**Problem:** An exact transcription of all the records is required, minus the images.
● ● ● ● ●
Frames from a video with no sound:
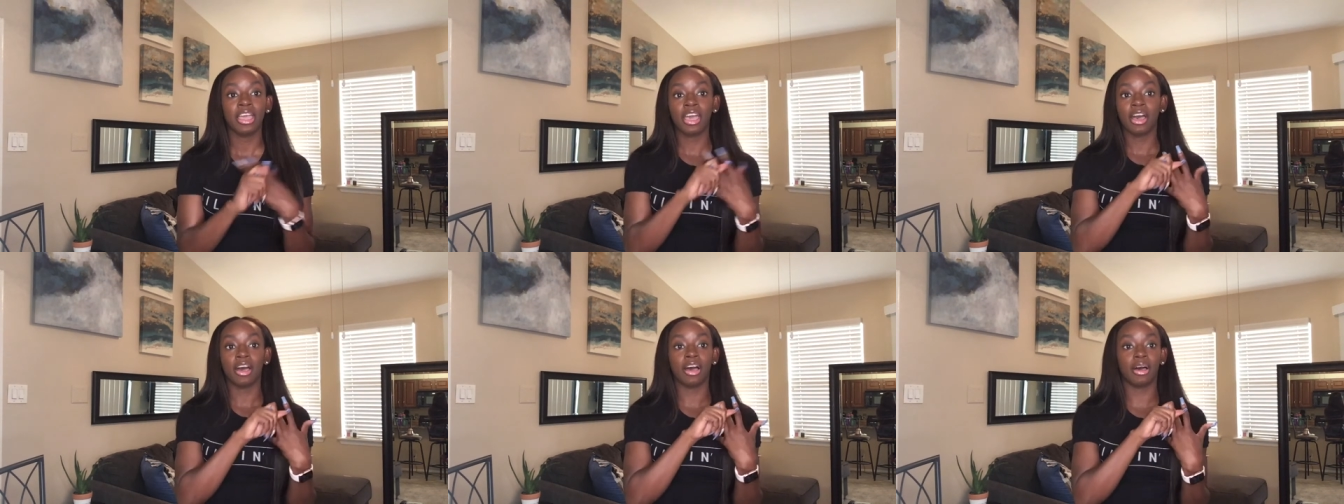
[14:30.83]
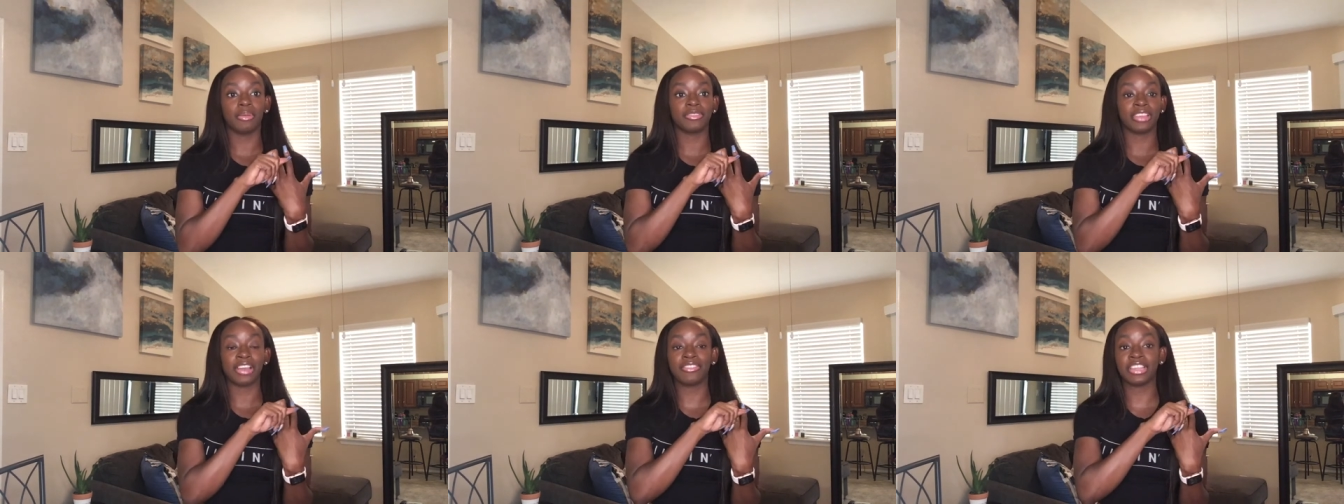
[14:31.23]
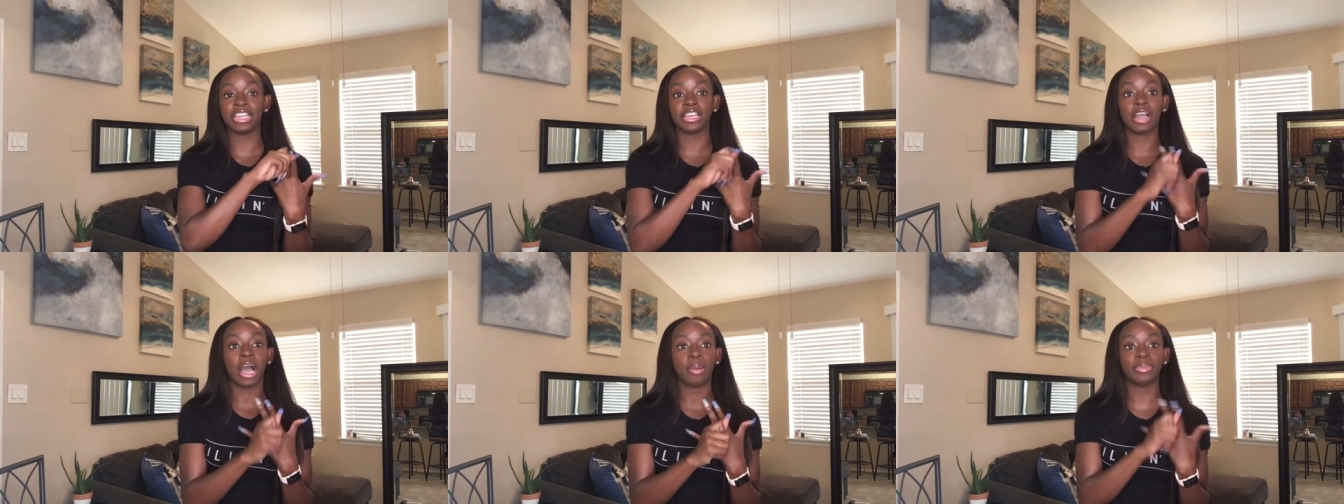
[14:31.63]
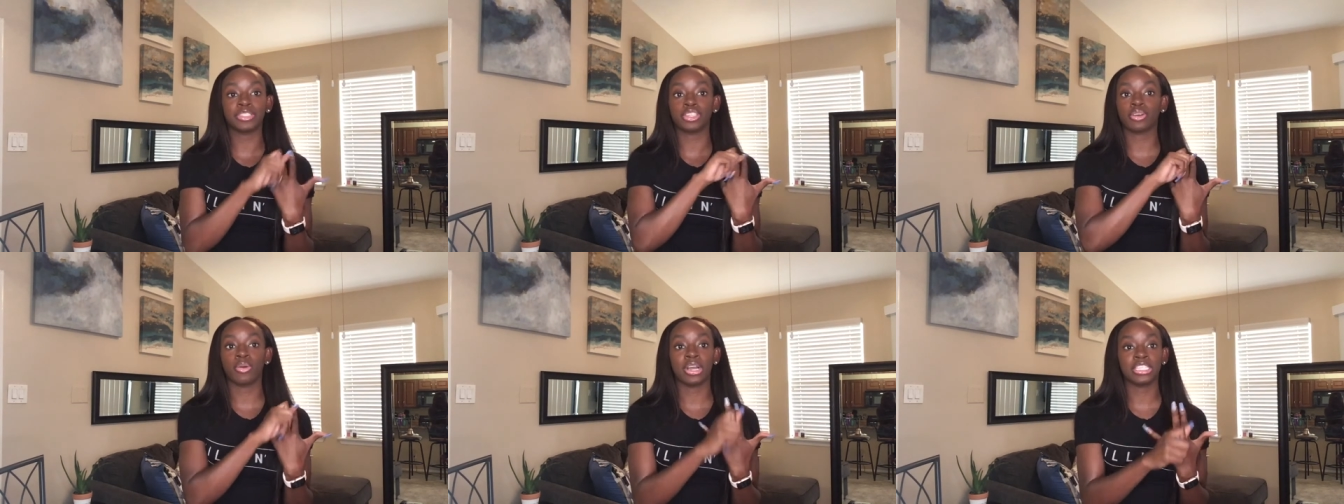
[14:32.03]
If you have any comments or
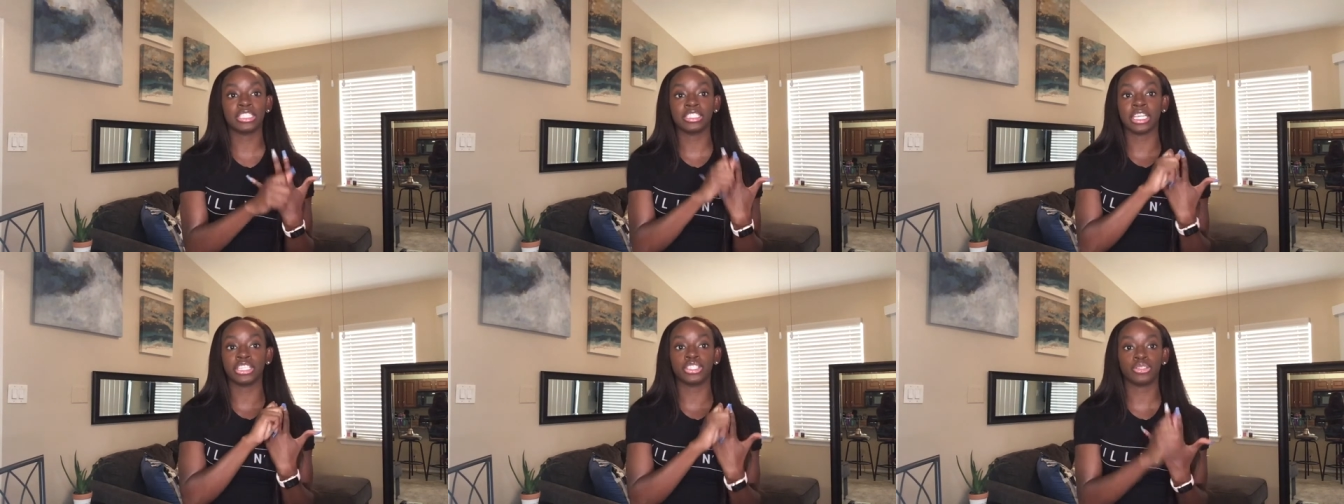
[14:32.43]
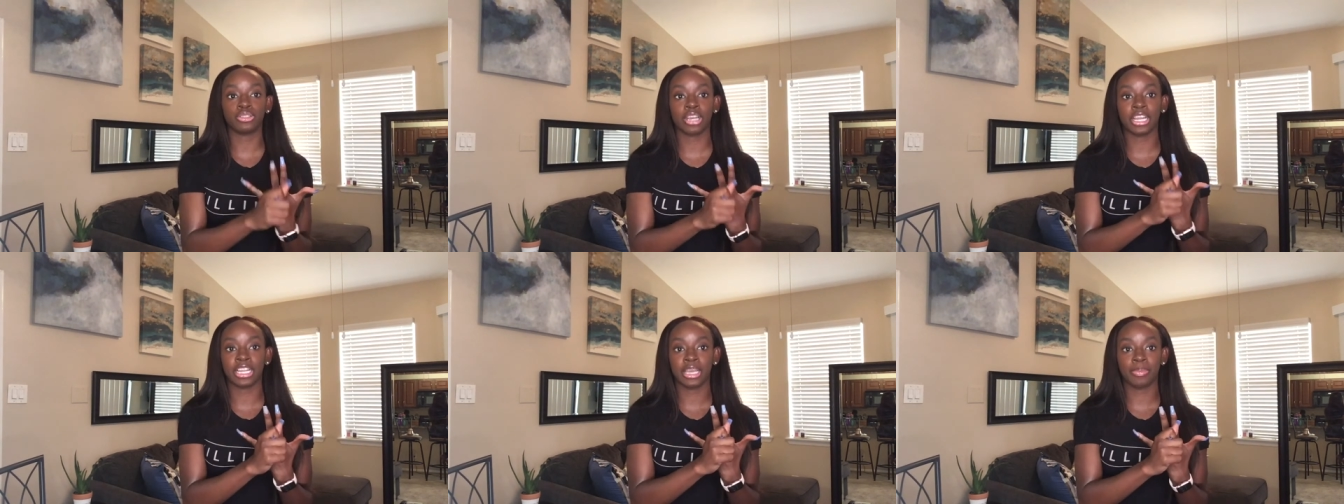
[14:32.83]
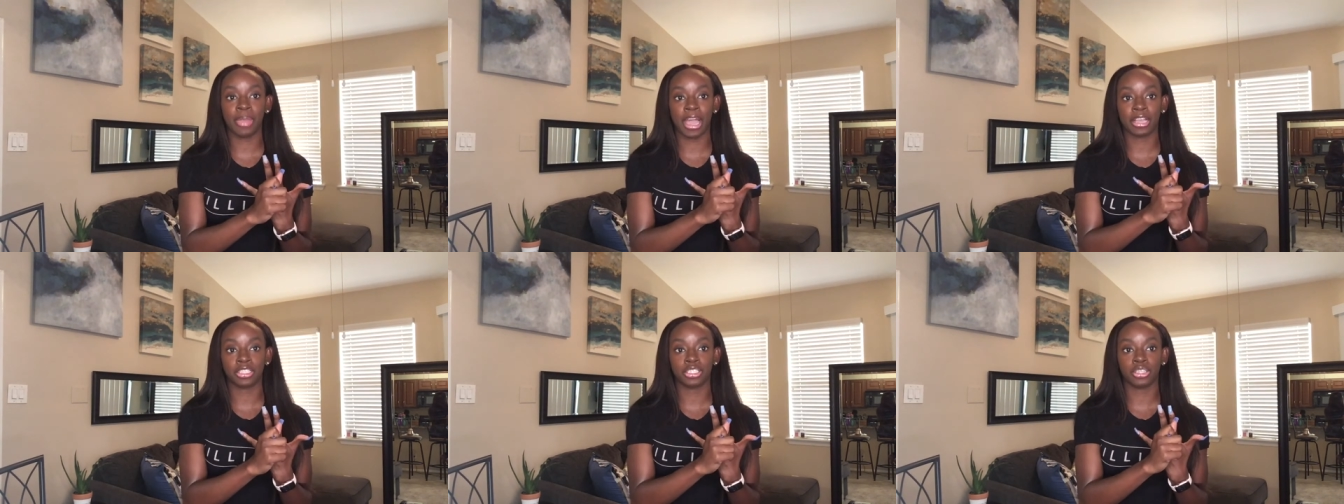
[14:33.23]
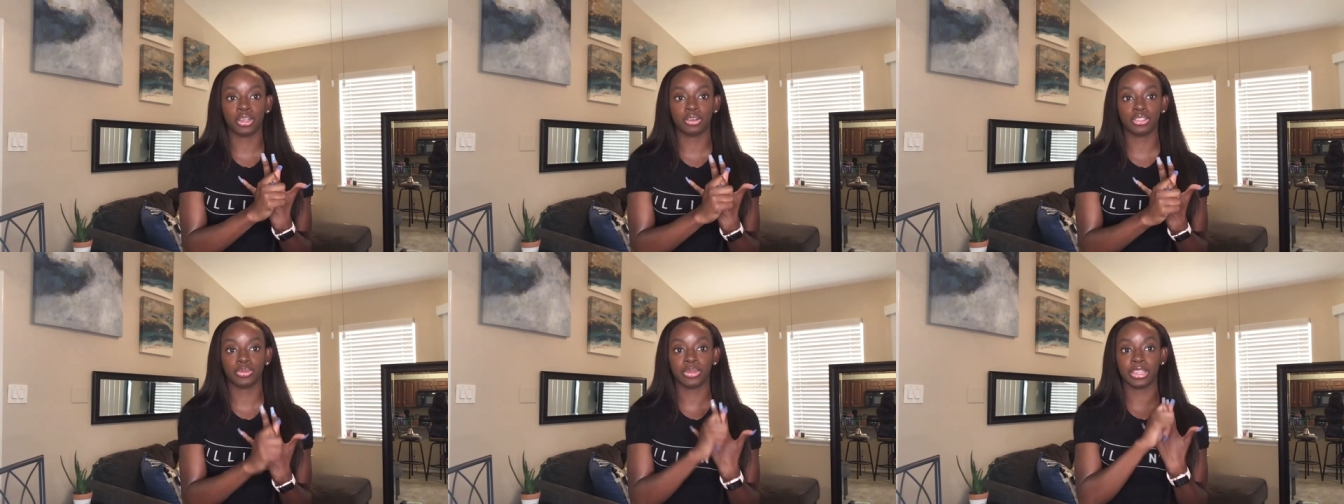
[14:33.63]
questions, I do try to get back to
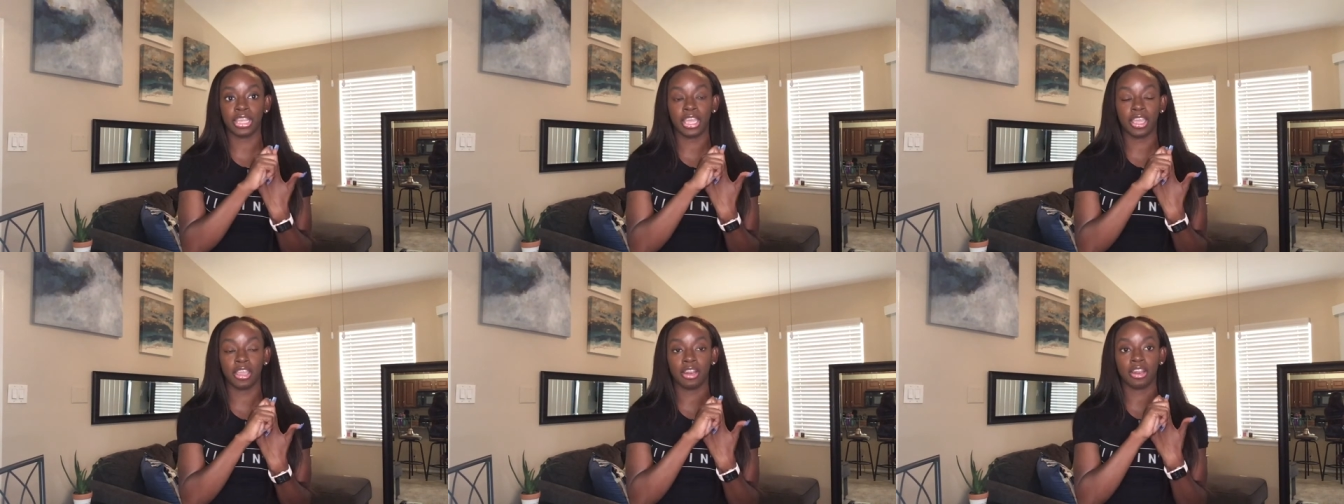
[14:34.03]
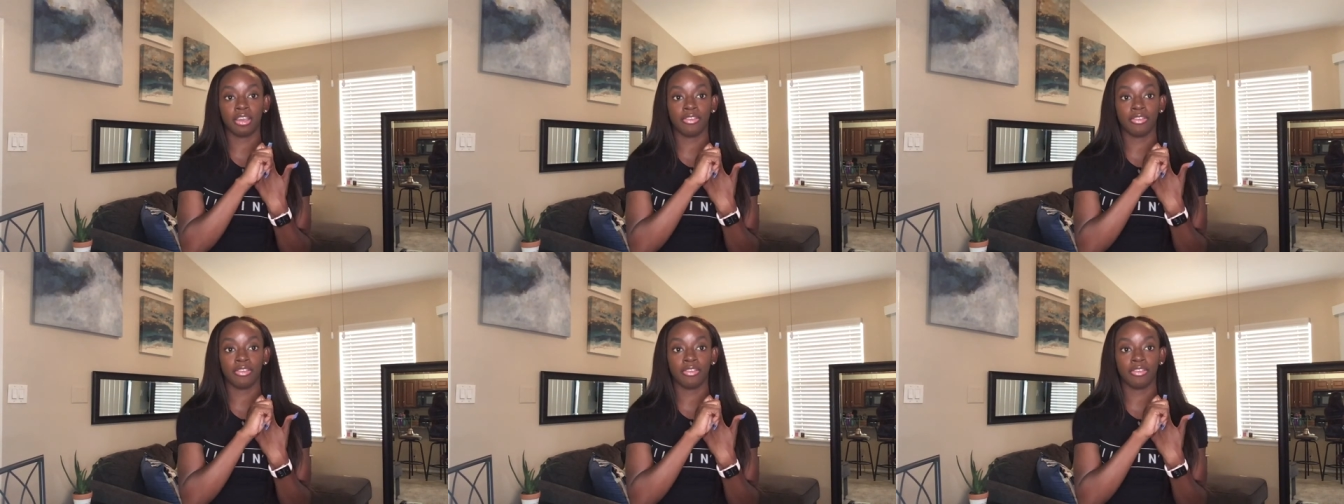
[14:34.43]
those within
● ● ● ● ●
**Completed exercise:**
Frames from a video with no sound:
[14:30.83]
[14:31.23]
[14:31.63]
[14:32.03]
If you have any comments or
[14:32.43]
[14:32.83]
[14:33.23]
[14:33.63]
questions, I do try to get back to
[14:34.03]
[14:34.43]
those within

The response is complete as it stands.